_Required action_
Pull every line holding the word "with" out of the data and copy it.

** Records for the exercise follows **

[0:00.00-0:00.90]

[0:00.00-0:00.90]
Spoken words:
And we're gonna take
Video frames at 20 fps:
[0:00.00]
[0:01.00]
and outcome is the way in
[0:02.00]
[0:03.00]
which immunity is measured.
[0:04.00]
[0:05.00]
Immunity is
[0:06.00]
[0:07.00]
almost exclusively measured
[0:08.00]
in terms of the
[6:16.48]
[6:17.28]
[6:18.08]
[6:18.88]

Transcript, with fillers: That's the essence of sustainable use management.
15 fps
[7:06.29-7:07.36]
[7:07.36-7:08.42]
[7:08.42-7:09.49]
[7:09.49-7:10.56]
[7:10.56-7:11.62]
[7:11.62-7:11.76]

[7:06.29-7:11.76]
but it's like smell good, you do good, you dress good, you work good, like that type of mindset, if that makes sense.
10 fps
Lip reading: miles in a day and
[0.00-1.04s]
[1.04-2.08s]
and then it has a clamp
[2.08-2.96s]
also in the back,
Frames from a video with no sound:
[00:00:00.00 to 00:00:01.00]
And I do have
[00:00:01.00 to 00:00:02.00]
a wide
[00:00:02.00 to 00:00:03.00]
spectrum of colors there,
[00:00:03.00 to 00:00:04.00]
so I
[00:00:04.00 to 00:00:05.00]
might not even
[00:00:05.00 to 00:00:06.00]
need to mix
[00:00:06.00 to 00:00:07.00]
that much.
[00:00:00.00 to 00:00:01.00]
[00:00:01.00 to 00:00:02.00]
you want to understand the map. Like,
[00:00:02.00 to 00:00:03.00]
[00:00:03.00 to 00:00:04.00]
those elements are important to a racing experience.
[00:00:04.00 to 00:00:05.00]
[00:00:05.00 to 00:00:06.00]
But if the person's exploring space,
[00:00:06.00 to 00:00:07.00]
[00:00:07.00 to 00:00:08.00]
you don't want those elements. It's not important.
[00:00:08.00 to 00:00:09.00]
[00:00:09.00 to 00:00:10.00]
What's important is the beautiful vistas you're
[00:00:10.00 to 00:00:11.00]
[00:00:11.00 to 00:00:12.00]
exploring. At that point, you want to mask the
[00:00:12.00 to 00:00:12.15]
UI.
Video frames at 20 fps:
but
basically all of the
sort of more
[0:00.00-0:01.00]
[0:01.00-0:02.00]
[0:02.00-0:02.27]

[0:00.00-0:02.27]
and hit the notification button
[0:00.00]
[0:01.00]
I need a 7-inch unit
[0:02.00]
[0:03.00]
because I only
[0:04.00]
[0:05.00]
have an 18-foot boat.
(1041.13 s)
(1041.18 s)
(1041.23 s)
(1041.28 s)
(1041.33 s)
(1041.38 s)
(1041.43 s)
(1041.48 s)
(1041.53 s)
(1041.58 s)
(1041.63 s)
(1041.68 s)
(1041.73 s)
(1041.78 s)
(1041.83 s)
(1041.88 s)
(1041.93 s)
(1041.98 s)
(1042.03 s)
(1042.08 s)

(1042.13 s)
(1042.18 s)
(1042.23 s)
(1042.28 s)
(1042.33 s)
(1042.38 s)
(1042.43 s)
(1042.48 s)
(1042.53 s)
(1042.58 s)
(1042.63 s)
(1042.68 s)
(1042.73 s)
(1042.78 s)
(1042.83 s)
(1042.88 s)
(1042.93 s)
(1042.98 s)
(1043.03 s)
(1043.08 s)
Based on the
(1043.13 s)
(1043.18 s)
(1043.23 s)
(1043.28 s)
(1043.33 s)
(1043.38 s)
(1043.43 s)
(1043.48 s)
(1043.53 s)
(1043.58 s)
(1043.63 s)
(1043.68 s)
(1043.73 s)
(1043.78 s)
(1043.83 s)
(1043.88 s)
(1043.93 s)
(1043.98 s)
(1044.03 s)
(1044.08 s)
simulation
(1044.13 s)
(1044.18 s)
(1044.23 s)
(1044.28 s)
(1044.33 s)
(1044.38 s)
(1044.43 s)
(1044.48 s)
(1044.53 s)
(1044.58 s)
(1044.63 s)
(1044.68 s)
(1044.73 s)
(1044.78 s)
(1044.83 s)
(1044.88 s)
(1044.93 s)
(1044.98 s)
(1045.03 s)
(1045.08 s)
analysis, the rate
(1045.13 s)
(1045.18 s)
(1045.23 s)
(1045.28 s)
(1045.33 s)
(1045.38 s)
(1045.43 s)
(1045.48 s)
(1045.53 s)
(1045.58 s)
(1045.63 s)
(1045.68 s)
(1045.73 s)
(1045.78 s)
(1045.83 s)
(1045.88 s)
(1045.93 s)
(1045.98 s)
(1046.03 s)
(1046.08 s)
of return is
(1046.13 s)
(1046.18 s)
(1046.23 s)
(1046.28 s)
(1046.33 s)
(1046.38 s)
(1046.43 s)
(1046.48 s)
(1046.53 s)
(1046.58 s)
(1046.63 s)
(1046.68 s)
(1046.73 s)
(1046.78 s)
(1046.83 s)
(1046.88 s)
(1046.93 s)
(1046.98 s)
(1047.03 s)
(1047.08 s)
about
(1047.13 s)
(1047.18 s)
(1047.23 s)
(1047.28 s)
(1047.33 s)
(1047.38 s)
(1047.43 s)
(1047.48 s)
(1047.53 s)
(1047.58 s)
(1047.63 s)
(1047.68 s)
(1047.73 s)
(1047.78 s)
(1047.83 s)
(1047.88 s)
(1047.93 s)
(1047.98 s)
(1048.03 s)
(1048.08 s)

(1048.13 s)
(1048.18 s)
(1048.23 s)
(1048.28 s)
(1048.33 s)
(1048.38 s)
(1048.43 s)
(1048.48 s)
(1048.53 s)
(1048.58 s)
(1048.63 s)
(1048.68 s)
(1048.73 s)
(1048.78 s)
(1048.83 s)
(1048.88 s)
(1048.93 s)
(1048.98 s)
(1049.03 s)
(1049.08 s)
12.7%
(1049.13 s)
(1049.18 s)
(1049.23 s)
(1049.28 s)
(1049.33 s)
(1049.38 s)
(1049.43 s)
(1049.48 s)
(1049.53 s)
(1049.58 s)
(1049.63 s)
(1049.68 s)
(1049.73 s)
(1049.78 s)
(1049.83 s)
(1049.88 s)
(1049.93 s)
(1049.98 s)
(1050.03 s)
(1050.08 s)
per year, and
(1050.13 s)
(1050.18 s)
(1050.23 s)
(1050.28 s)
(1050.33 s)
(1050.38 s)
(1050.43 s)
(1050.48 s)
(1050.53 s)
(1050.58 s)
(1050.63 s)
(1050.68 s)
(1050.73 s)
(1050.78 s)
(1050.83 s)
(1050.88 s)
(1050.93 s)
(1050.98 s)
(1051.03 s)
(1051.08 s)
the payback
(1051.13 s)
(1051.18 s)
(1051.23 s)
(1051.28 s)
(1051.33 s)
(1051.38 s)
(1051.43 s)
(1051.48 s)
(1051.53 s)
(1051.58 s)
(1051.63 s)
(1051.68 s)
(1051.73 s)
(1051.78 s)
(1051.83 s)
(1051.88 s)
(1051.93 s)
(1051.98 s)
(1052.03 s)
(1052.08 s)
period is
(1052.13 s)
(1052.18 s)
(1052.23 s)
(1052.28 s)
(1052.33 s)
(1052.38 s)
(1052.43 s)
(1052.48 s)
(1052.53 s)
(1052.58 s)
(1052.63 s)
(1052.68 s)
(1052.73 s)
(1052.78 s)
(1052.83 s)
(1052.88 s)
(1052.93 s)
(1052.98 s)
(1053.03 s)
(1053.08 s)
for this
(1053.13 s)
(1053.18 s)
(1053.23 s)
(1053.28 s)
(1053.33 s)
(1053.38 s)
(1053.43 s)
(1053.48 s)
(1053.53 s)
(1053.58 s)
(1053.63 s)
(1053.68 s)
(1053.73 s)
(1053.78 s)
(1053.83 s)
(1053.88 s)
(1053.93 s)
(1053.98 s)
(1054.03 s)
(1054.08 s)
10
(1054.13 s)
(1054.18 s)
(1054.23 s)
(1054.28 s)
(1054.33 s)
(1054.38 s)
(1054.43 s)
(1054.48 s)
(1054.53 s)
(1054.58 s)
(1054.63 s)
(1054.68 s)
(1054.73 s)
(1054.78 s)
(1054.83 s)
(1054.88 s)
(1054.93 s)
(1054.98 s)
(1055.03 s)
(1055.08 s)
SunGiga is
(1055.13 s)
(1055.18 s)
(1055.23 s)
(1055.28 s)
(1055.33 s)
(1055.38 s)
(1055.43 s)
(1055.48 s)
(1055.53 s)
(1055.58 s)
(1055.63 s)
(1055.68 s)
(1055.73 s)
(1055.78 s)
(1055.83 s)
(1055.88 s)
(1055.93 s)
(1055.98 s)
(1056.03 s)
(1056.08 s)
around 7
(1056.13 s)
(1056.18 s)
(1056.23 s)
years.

** End of Records for the exercise **

_Response area_
Transcript, with fillers: That's the essence of sustainable use management.
Frames from a video with no sound:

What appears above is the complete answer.